Now, for being noticed,
I first gained critical acclaim in my first year as a Fine Arts
student at the University of Pretoria where I was honoured with
The Most Promising Student Award by the University. They encouraged
me to enter two high profile exhibitions. This solo exhibition here
in London, is the highlight so far. It shows that twenty years after
the end of the liberation wars, the struggle for dignity and opportunity
in Zimbabwe continues.
Africa
Today: What first inspired you?
Chiurai:
Many things have inspired me. I am from Zimbabwe. So Zimbabwe's
issues first, then my personal battles with politics and my culture.
I then decided it is about time I put all in drawings that will
capture my identity, my political conflicts and that of my people.

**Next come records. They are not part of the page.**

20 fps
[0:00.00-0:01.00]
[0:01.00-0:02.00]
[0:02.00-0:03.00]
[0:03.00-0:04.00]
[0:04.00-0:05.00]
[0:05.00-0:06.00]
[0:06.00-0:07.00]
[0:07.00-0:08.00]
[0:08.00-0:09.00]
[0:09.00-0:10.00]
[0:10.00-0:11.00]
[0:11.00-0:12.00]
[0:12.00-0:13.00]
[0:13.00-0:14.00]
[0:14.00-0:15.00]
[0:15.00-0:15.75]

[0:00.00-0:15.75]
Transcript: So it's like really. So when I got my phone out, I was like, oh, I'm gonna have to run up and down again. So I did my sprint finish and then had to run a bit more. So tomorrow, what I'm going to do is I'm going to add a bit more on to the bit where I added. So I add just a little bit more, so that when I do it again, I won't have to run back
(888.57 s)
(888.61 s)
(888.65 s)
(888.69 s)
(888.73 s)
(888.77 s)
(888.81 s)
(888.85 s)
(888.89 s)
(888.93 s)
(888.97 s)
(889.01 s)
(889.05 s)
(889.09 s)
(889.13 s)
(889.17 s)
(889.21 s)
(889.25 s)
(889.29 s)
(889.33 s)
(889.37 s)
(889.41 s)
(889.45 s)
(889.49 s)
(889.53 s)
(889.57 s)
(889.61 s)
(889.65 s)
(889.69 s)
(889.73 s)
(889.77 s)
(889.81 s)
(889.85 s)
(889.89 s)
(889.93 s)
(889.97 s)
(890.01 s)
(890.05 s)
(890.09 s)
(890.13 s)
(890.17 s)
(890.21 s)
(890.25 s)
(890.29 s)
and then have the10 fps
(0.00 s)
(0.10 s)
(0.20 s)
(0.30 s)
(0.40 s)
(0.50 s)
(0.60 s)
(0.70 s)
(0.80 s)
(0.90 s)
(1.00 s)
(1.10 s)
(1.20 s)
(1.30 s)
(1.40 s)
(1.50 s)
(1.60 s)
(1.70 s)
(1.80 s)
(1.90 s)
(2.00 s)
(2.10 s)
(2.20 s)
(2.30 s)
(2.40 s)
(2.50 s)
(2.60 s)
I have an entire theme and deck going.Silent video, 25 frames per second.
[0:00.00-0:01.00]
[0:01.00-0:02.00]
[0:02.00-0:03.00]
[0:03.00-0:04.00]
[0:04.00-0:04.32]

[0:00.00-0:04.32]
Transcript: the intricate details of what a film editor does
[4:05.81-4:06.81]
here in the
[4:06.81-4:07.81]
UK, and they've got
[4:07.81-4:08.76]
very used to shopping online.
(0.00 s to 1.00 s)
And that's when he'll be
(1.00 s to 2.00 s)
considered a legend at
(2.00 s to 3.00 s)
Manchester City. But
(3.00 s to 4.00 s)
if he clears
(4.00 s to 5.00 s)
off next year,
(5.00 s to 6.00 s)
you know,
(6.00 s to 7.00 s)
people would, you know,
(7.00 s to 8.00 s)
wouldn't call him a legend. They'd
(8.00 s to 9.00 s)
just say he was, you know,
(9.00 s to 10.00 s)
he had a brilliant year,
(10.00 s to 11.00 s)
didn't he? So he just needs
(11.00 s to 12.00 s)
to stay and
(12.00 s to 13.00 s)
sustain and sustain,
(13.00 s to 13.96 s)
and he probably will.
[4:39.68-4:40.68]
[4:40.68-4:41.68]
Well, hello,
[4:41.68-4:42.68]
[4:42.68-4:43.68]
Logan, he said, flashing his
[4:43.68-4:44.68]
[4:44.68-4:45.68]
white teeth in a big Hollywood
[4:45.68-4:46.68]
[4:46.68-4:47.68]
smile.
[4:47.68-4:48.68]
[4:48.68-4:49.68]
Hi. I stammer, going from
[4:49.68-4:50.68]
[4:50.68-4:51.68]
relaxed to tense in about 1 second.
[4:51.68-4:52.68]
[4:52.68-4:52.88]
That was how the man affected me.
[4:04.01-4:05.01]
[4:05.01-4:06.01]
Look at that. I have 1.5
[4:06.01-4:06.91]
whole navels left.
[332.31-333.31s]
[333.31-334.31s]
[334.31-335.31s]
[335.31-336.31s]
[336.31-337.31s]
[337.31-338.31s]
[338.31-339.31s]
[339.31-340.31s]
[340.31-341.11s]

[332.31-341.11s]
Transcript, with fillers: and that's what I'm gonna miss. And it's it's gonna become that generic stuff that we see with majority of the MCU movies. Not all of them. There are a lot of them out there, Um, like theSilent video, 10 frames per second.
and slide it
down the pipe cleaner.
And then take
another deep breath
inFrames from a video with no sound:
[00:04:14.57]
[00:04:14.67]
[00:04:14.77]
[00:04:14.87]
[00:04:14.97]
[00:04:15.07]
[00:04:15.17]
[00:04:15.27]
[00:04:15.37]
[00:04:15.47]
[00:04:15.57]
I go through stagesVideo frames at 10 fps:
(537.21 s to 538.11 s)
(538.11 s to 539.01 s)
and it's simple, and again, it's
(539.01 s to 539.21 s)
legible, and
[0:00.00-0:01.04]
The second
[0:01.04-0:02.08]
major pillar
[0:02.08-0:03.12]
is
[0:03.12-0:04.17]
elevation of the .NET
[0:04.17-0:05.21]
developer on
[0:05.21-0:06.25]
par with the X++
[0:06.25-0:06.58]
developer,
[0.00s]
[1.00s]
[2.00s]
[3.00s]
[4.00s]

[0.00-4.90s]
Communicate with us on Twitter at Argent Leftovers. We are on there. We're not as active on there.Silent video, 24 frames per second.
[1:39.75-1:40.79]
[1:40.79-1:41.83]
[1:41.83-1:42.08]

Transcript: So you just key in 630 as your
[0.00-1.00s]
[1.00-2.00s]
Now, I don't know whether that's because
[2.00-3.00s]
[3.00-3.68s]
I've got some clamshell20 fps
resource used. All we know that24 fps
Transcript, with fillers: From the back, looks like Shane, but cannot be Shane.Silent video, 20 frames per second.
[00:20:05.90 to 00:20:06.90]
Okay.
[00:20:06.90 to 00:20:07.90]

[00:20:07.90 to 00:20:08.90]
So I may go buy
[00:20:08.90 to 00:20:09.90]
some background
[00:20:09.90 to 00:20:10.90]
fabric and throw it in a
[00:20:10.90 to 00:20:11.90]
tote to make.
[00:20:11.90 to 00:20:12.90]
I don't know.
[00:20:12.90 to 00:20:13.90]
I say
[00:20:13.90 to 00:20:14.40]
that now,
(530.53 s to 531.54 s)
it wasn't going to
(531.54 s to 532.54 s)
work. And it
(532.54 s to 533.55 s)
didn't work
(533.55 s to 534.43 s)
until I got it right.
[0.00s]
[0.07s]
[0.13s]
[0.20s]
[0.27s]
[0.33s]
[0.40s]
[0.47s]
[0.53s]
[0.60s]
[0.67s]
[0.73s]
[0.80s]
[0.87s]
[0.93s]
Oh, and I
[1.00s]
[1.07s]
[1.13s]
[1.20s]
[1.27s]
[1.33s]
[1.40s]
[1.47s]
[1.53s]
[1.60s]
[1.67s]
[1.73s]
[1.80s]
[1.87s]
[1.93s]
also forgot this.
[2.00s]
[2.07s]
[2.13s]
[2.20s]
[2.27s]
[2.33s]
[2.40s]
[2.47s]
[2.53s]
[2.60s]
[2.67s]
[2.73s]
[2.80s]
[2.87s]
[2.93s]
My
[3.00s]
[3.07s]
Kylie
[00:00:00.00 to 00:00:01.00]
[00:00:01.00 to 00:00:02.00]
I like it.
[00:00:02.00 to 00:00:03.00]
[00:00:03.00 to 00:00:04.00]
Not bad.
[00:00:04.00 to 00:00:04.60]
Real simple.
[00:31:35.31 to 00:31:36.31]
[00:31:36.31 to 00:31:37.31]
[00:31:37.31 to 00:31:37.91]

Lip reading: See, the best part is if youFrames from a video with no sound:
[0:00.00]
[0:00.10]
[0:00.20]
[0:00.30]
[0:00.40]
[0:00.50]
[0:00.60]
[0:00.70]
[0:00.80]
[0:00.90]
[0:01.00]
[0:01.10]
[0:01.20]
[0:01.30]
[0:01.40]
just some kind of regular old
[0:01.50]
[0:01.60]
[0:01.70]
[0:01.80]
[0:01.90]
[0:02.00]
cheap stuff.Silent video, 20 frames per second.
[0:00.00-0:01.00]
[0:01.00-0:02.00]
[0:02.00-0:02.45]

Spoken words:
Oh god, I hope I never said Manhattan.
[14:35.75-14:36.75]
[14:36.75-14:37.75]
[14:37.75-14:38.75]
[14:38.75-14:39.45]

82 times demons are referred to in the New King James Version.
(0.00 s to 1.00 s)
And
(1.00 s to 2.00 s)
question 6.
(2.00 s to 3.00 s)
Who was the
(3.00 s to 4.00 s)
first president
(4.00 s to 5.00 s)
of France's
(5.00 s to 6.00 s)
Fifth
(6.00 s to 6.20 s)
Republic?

I want to draw attention by means of art to the turmoil going on
in my country. My next project is going to be on HIV/Aids that is
ravaging southern Africa.
Africa
Today: Are you afraid of being judged?
Chiurai:
I am not afraid of being judged, although I'm getting better at
handling the notion of being misunderstood. These are the expressions
of my politics. They can be someone else's politics too or not but
they are open to interpretation. They are free to judge. Contemporary
artwork leaves the interpretation up to the individual not as one
imposed on another person. I really would like to mount an exhibition
about something else apart from politics and Zimbabwe, I really
would, but living in South Africa, it's very difficult to avoid
the mayhem going on in Zimbabwe. I must stress here that I am not
in exile in South Africa.
Africa
Today: What do you say to those who say that art protest exhibitions
or protest artworks are all pretentious twaddle?
Chiurai:
I ask: 'what have they done?' I cut out all these negatives and
hand over my work to the general public. That is why I am exhibiting
in Brixton; it also a social awareness exhibition. My aim is for
young people and even the old to realise that they too can do something
to protest in a peaceful manner against human rights abuses. Some
critics would say my exhibitions are not a protest because I am
not on the streets with placards. So be it. I am making through
my art the issue of Zimbabwe topical and adding to the current political
debate. Although I live in South Africa, I was born in Zimbabwe,
I am lucky I can draw and my work has achieved critical acclaim
in South Africa and Europe, but what is more important about my
work is that I am able to highlight injustice and atrocities in
my country. It is to be hoped that it will change perceptions, or
at least get people talking more about what is happening - and how
bombs and bullets are not necessarily the answer.